TASK ITEM => From the material below, return exactly the lines starting at the one that holds "[0:00.00-0:01.00]" and ending at the one that holds "[0:14.00-0:15.00]". Pictures stay out of the answer.

MATERIALS PROVIDED =>
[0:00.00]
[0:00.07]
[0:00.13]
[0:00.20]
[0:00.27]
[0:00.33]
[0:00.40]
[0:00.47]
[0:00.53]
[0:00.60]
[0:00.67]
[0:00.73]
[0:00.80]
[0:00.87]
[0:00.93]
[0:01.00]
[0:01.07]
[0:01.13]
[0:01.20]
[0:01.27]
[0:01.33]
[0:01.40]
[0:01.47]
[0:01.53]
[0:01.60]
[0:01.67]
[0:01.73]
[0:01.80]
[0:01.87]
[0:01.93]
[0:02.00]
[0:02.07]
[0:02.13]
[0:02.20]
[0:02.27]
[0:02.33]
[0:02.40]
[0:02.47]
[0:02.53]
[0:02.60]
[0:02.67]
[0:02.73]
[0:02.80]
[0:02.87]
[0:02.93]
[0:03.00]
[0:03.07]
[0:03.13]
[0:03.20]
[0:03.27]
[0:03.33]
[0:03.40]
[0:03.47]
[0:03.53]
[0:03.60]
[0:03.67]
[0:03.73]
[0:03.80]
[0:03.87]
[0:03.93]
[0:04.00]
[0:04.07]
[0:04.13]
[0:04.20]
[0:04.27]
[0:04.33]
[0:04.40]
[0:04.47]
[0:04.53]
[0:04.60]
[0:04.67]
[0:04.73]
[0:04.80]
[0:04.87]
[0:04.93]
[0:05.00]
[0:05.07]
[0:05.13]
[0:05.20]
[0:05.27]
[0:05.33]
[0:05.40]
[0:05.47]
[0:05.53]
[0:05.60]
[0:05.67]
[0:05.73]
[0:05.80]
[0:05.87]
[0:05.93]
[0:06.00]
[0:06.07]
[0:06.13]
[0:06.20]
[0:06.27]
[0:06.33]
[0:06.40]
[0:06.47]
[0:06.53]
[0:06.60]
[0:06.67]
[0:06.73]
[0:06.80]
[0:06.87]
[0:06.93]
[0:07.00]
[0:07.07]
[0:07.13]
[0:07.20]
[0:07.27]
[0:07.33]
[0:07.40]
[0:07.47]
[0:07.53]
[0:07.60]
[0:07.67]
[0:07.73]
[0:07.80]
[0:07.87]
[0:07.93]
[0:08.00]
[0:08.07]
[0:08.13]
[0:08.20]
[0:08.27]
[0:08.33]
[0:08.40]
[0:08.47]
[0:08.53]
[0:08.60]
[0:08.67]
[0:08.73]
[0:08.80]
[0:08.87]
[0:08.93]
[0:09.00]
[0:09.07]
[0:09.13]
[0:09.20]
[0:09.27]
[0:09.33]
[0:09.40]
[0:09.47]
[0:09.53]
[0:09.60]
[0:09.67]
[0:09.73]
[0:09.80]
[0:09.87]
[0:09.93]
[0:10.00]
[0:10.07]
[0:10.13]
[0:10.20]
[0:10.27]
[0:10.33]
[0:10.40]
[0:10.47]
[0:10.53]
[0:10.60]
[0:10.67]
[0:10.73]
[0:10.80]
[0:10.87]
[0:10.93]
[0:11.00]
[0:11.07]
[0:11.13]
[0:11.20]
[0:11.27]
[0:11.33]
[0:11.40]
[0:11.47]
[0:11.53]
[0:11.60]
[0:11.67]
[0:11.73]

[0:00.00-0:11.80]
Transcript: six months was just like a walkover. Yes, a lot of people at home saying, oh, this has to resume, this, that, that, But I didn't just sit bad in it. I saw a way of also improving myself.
==
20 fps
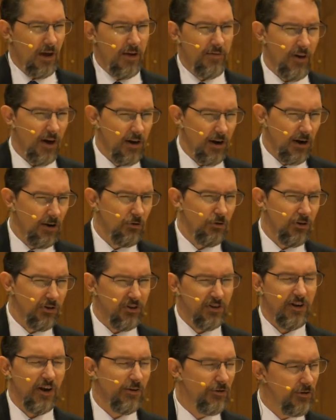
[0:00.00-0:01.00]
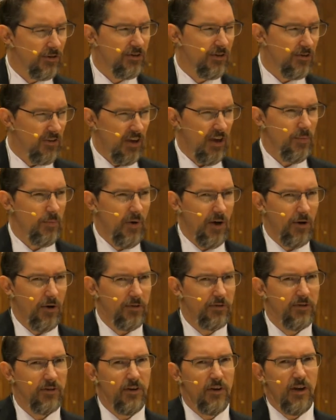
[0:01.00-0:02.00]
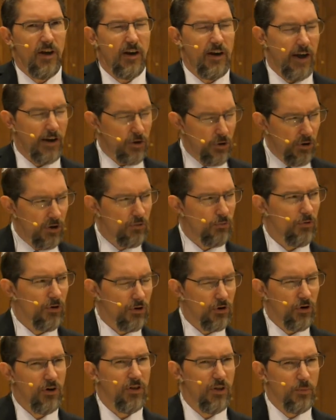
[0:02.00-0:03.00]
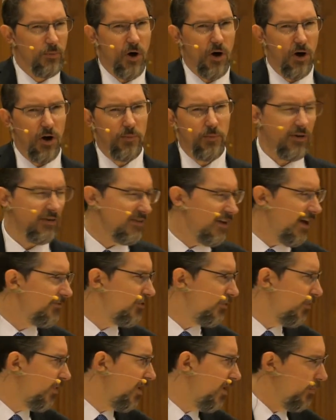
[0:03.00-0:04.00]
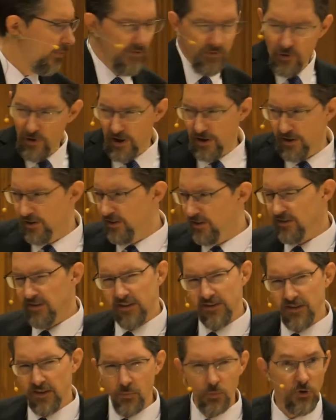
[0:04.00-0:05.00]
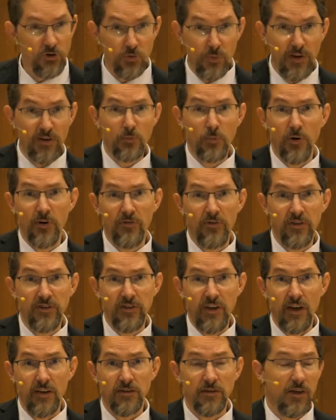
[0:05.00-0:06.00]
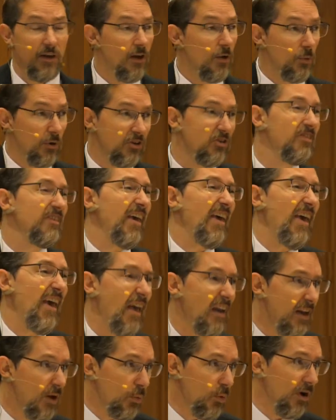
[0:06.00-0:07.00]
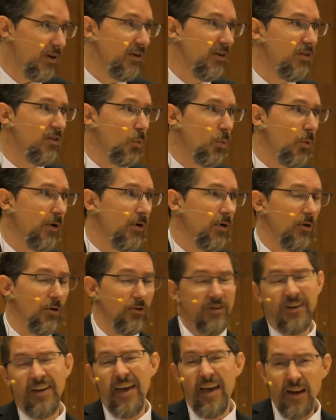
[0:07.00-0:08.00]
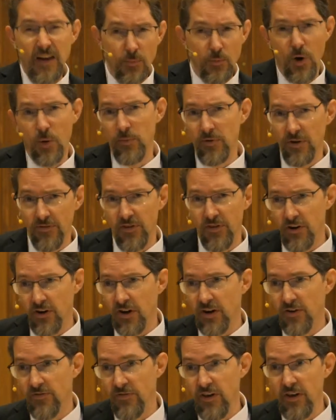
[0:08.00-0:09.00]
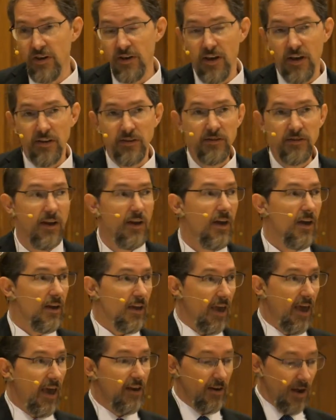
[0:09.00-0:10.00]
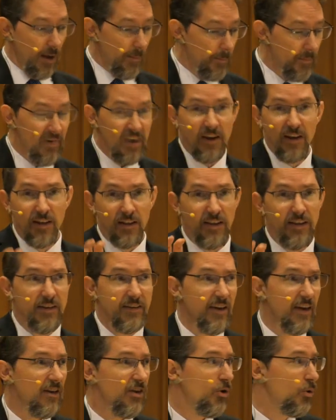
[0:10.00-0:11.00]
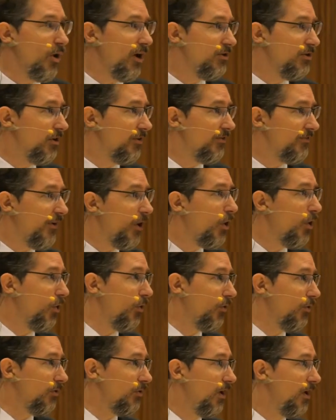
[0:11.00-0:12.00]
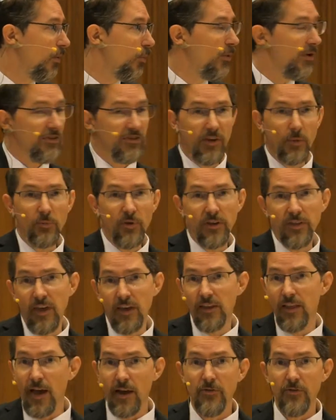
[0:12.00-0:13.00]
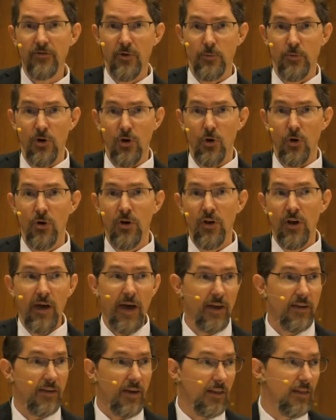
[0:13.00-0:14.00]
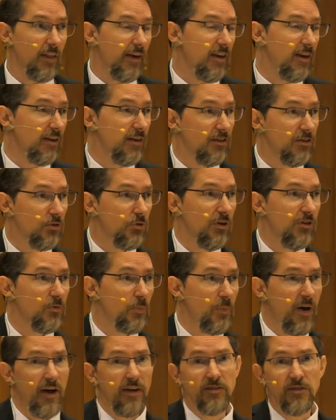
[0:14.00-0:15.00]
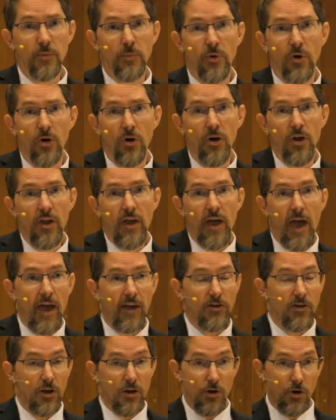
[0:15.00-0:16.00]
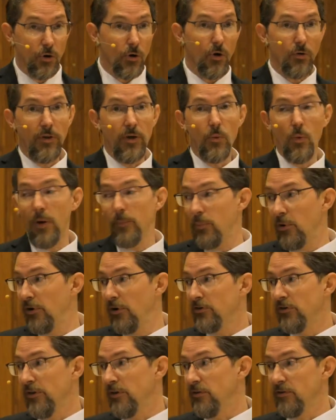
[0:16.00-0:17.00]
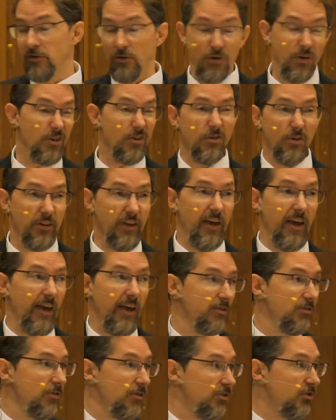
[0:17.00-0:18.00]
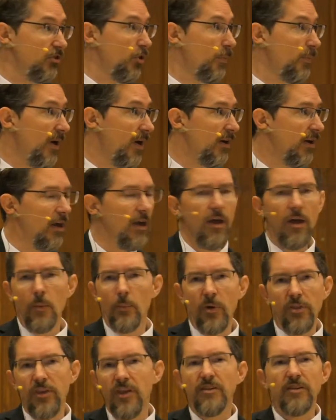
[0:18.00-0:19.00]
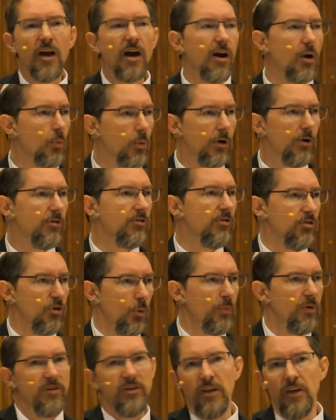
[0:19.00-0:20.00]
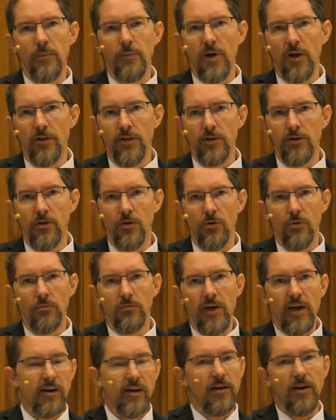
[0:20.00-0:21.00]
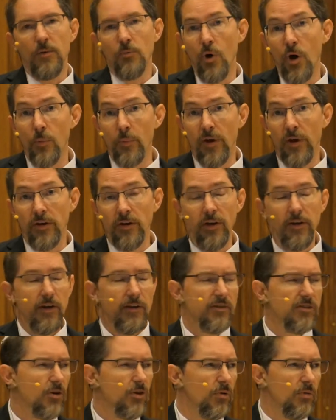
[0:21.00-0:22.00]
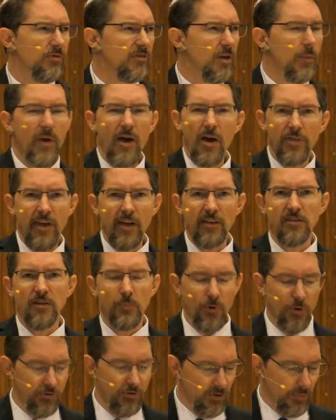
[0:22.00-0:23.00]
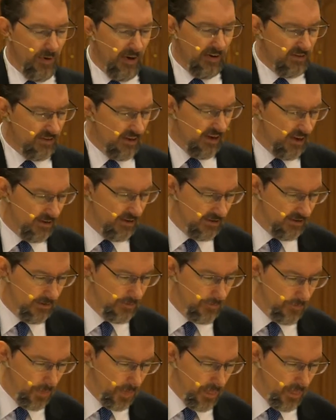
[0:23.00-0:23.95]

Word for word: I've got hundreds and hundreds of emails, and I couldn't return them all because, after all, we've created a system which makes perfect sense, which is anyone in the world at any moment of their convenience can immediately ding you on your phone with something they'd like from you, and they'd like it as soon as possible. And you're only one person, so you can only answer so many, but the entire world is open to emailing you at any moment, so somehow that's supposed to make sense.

REPLY TO THE TASK =>
[0:00.00-0:01.00]
[0:01.00-0:02.00]
[0:02.00-0:03.00]
[0:03.00-0:04.00]
[0:04.00-0:05.00]
[0:05.00-0:06.00]
[0:06.00-0:07.00]
[0:07.00-0:08.00]
[0:08.00-0:09.00]
[0:09.00-0:10.00]
[0:10.00-0:11.00]
[0:11.00-0:12.00]
[0:12.00-0:13.00]
[0:13.00-0:14.00]
[0:14.00-0:15.00]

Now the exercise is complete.